To address gaps in bio-geographical coverage, this project will focus on expanding the existing PA estate in accordance with a national plan prepared by the Government of Kazakhstan. It will focus on creating new PAs through increasing the total share of several critical, yet underrepresented ecosystems within the Kazakhstan PA estate by around 1,890,763 ha. Importantly, some 882,028 ha of this expansion will include mountain grasslands and forest ecosystems—important habitat for snow leopards, including northern corridor habitats that will enable population mixing and viability in a transboundary context.
As part of this process, the project will develop the legal articles for the gazettement of the proposed PAs, including their zoning arrangements, management regimes, operational and business plans. These plans will contain clearly defined ecosystem management goals and actions for each new PA.
Crucially, this project will also focus on modernizing and strengthening the management effectiveness and financial sustainability of PAs.
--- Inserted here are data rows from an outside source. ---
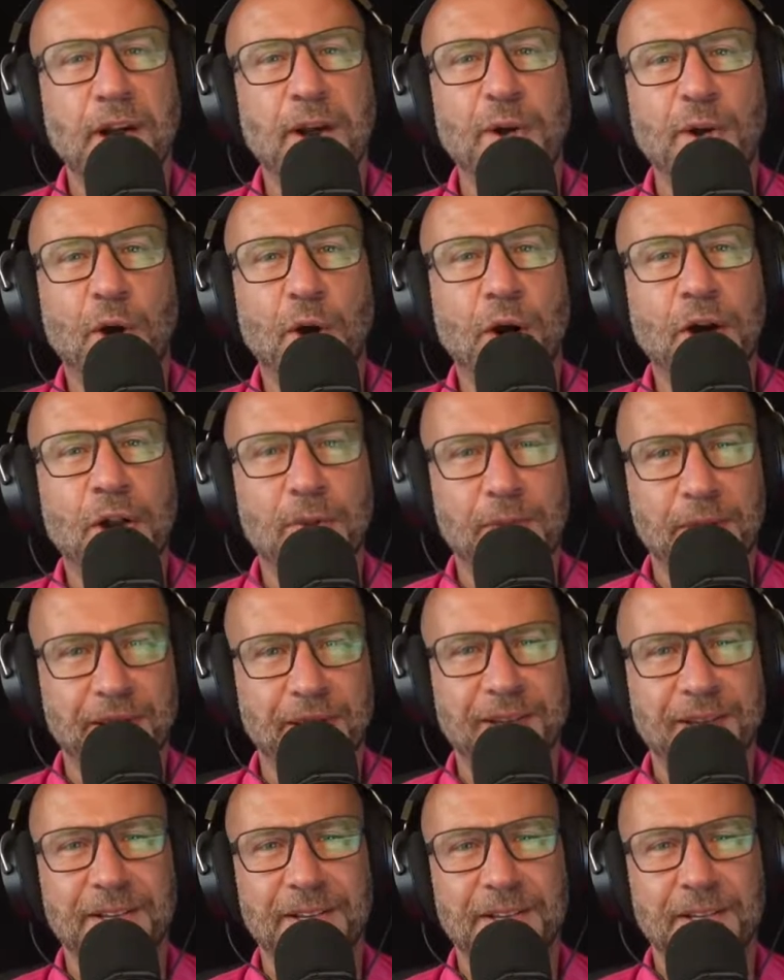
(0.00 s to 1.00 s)

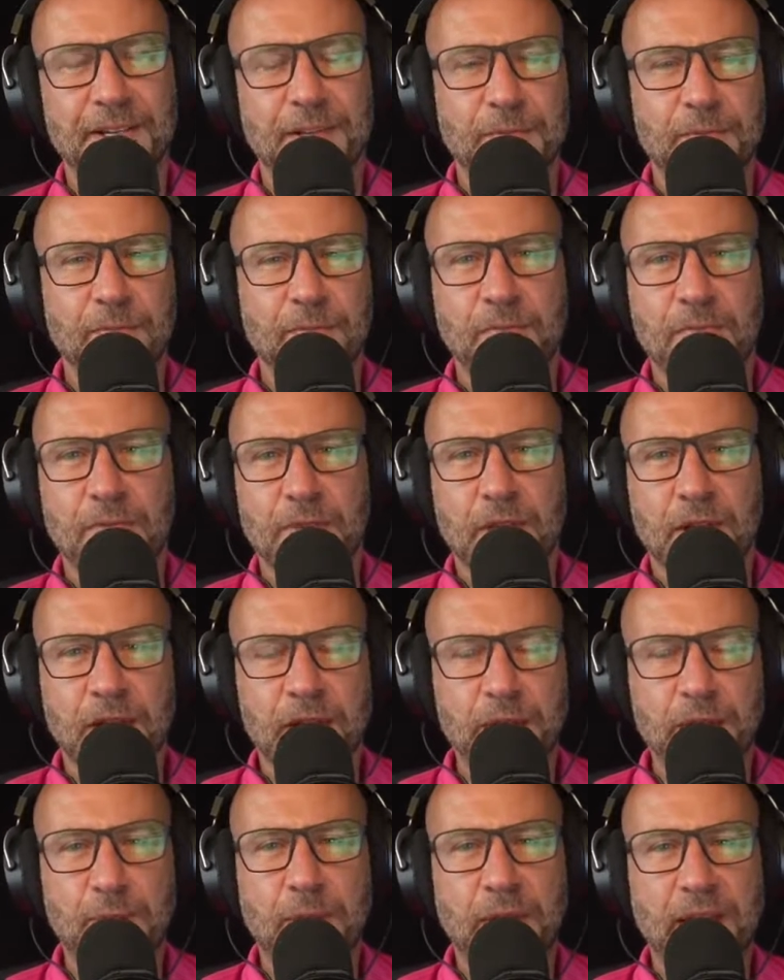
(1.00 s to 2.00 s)
economy
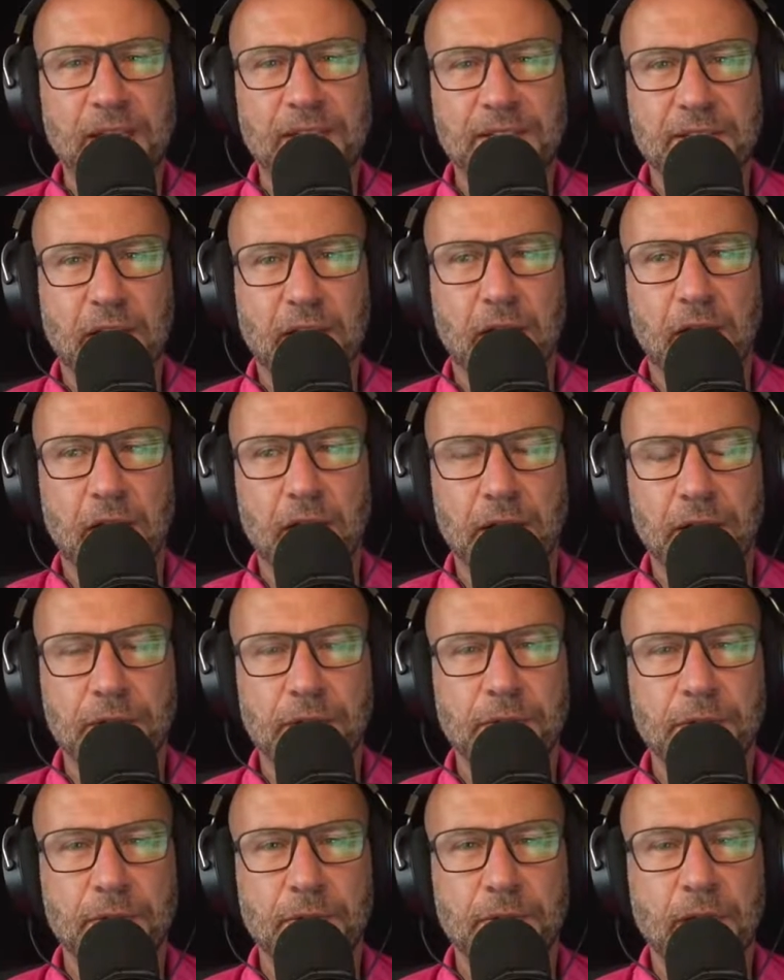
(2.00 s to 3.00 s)
is based
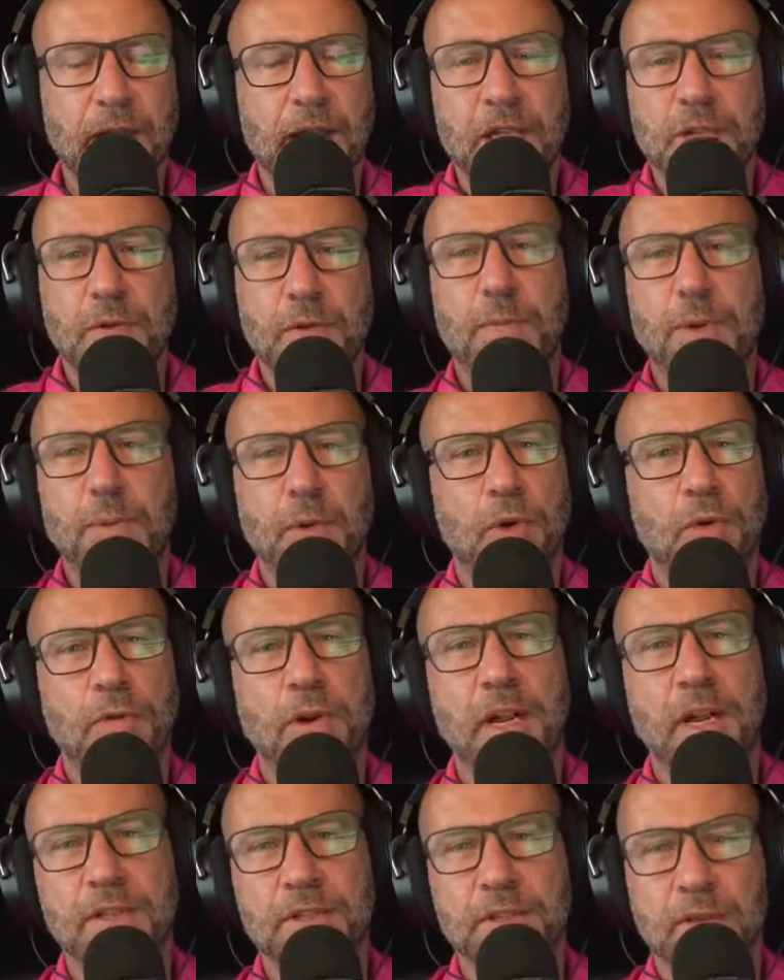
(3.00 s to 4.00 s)
on, and that's what people don't
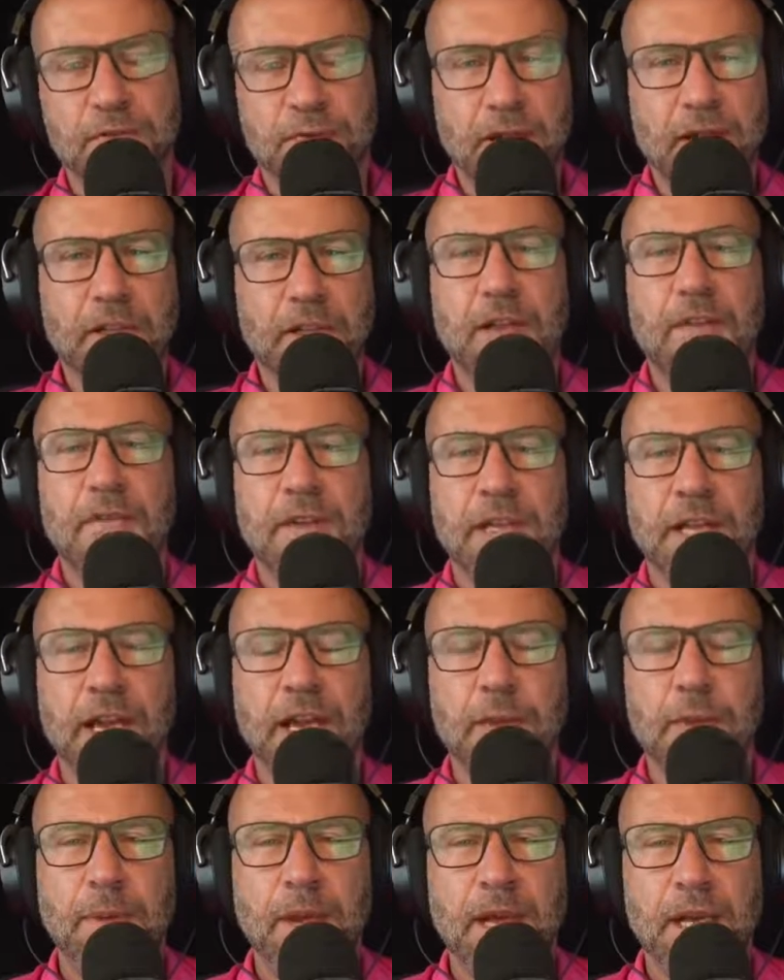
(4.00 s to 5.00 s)
realize. The fact you even
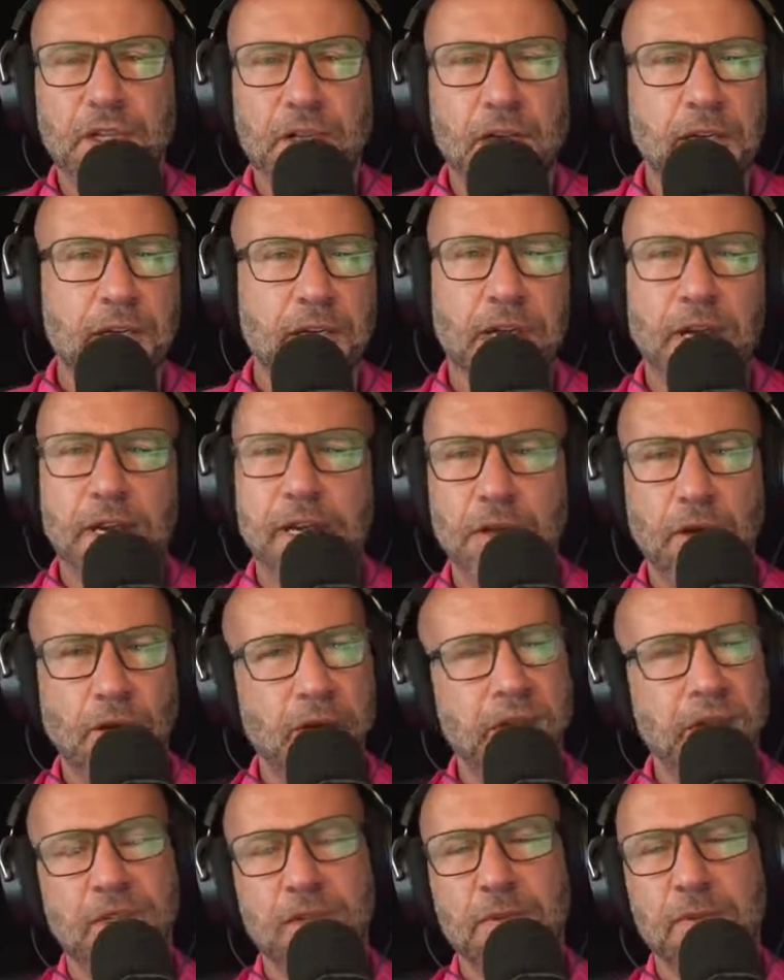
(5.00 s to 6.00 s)
get a paycheck, it
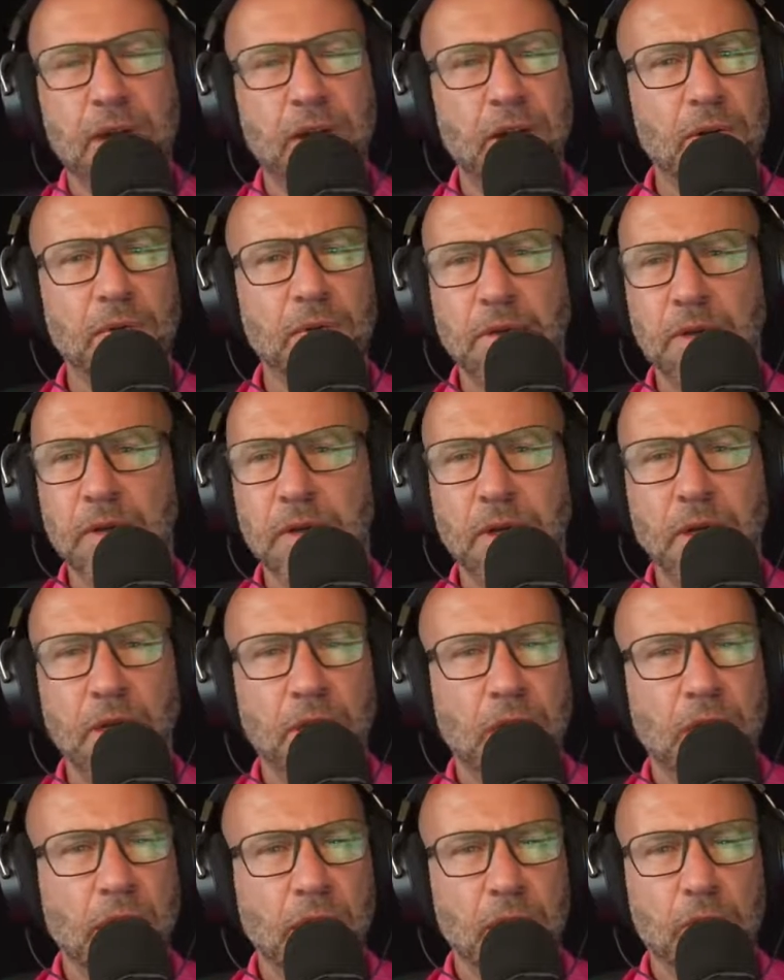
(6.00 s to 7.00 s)
doesn't matter
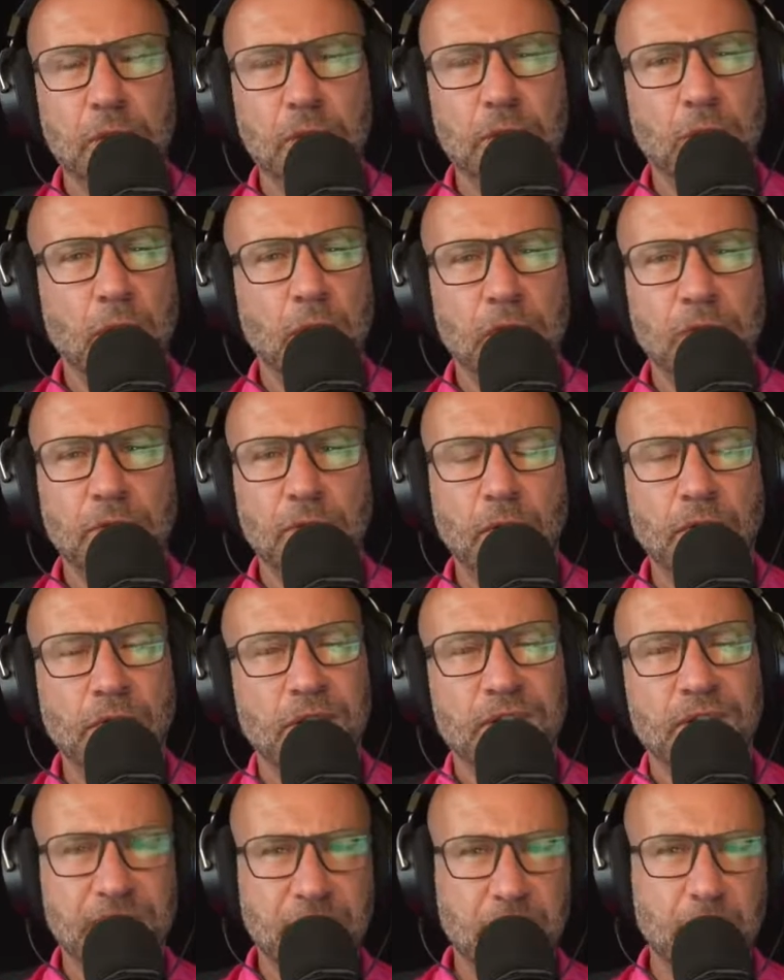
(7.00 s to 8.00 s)
who you work for.
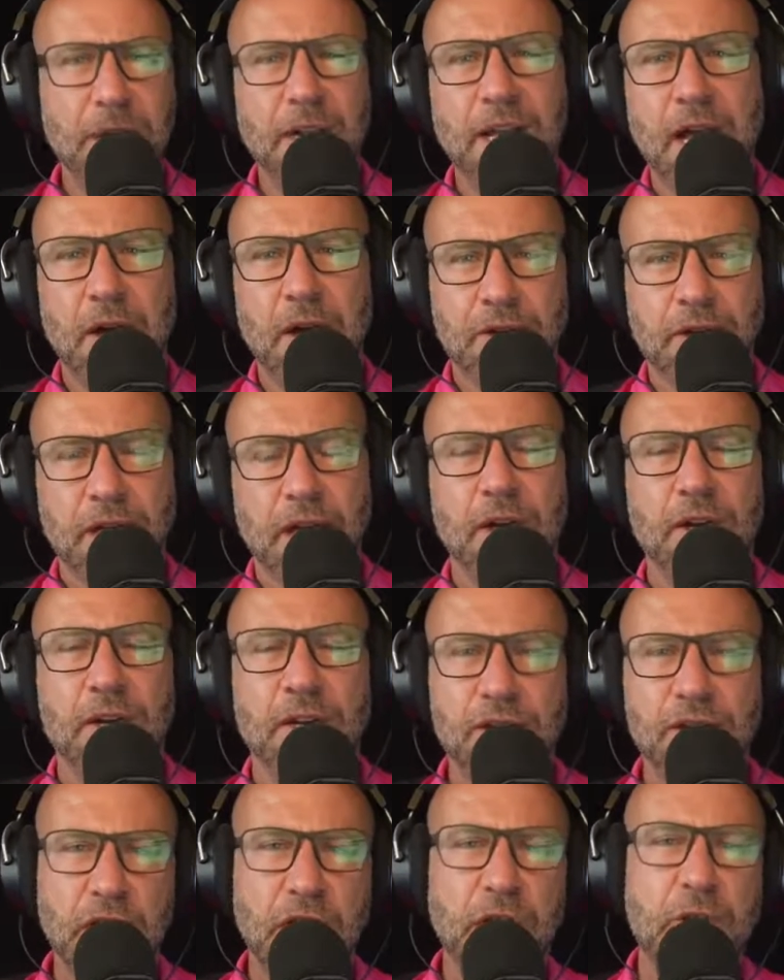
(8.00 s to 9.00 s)
There's somebody out there
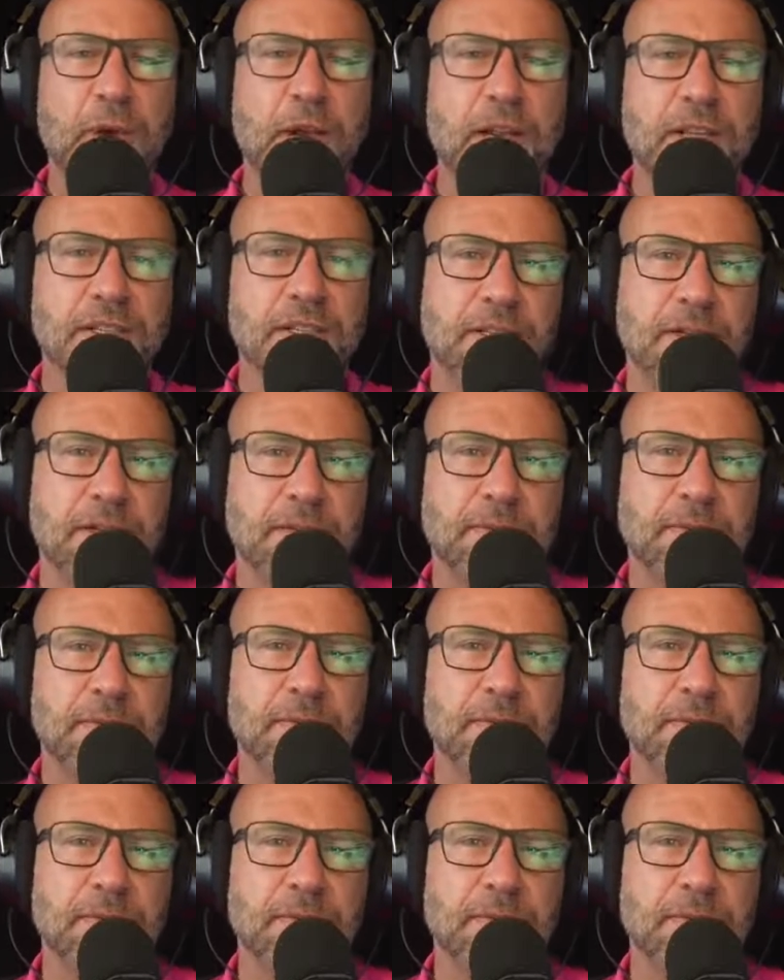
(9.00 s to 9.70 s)
that generates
Particular focus will be placed on forest management planning that meets the standards for High Conservation Value Forests. Forest zoning, inventory principles, timber and non-timber forest product harvesting regimes, will be modified to ensure maximum protection of biodiversity and soil integrity. International cooperation for law enforcement, monitoring and knowledge sharing will also be supported by this project to promote an integrated, landscape-scale approach to management of habitat for globally significant wildlife in Kazakhstan’s high mountain ecosystems.